What is required –
Please give again every entry exactly as it appears, setting aside the pictures.

--- Source material ---

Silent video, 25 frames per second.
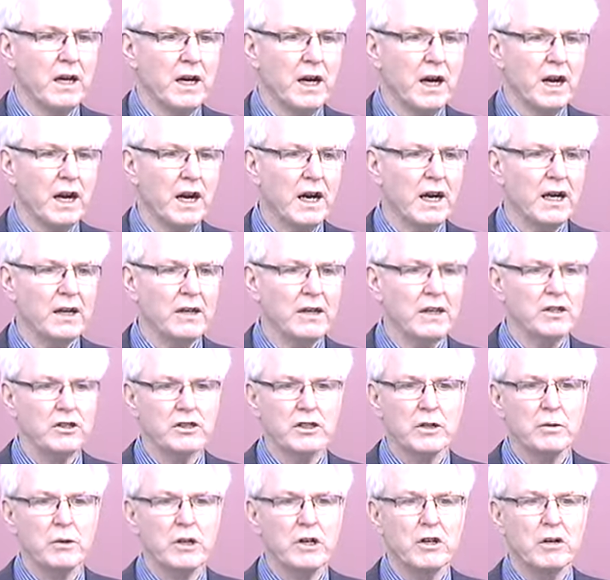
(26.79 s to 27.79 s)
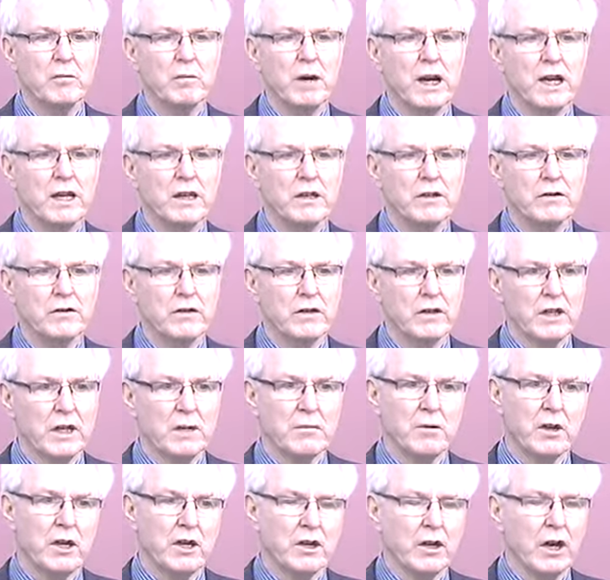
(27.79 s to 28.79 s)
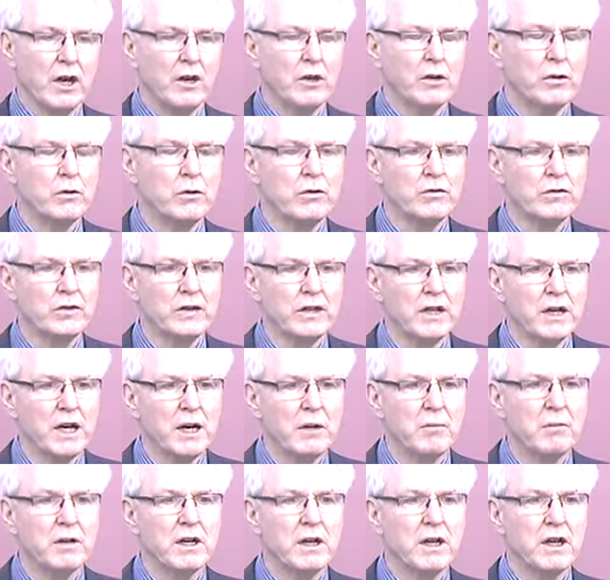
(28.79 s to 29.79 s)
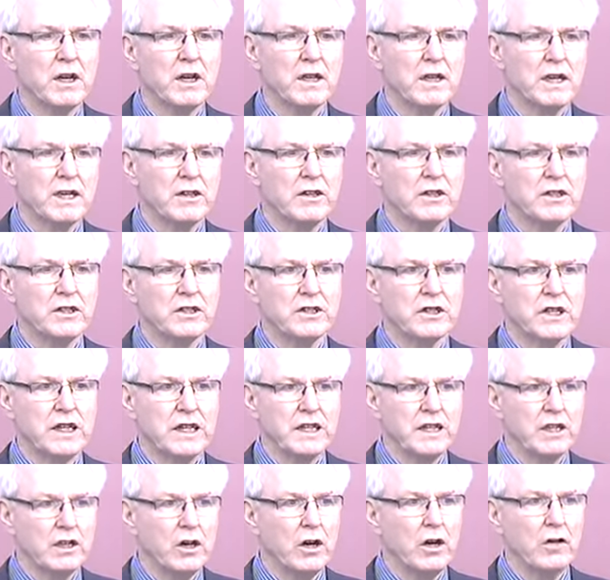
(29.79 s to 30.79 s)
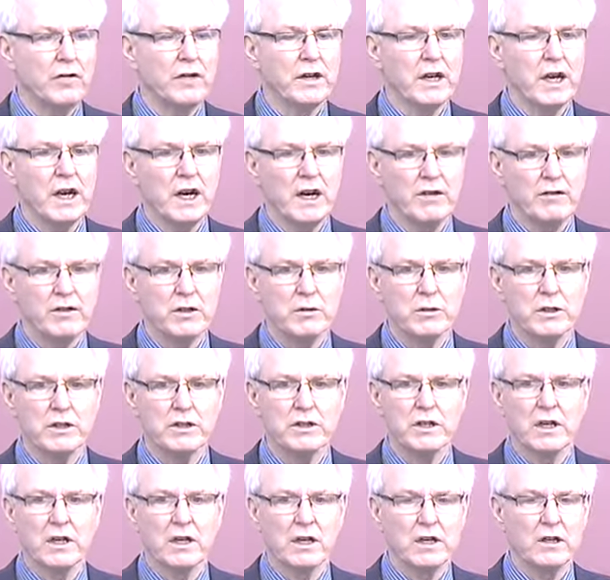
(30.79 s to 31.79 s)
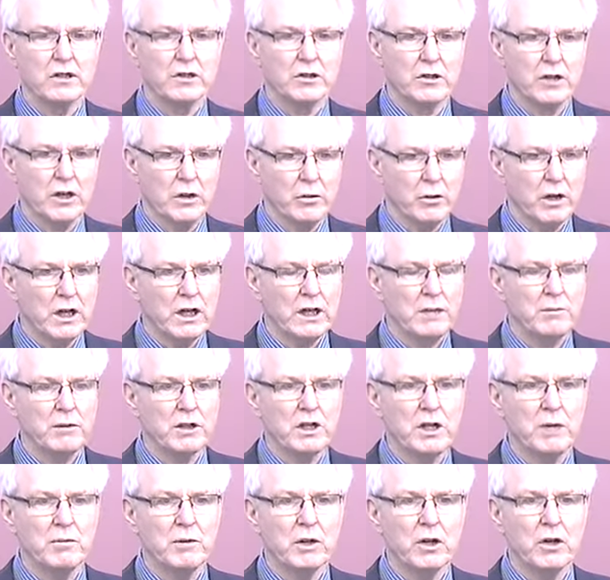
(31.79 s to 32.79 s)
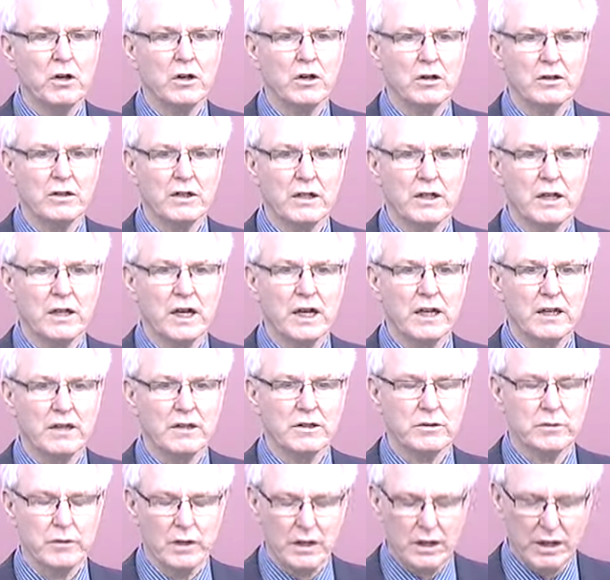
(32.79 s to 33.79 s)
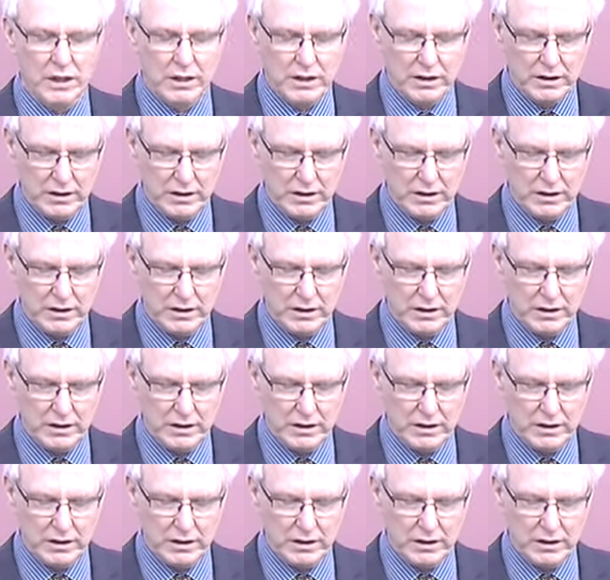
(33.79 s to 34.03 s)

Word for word: And just a wee reminder for them, or a note for them, that there's tea and coffee afterwards so you're welcome to come along to that as well.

---

Exercise result –
Silent video, 25 frames per second.
(26.79 s to 27.79 s)
(27.79 s to 28.79 s)
(28.79 s to 29.79 s)
(29.79 s to 30.79 s)
(30.79 s to 31.79 s)
(31.79 s to 32.79 s)
(32.79 s to 33.79 s)
(33.79 s to 34.03 s)

Word for word: And just a wee reminder for them, or a note for them, that there's tea and coffee afterwards so you're welcome to come along to that as well.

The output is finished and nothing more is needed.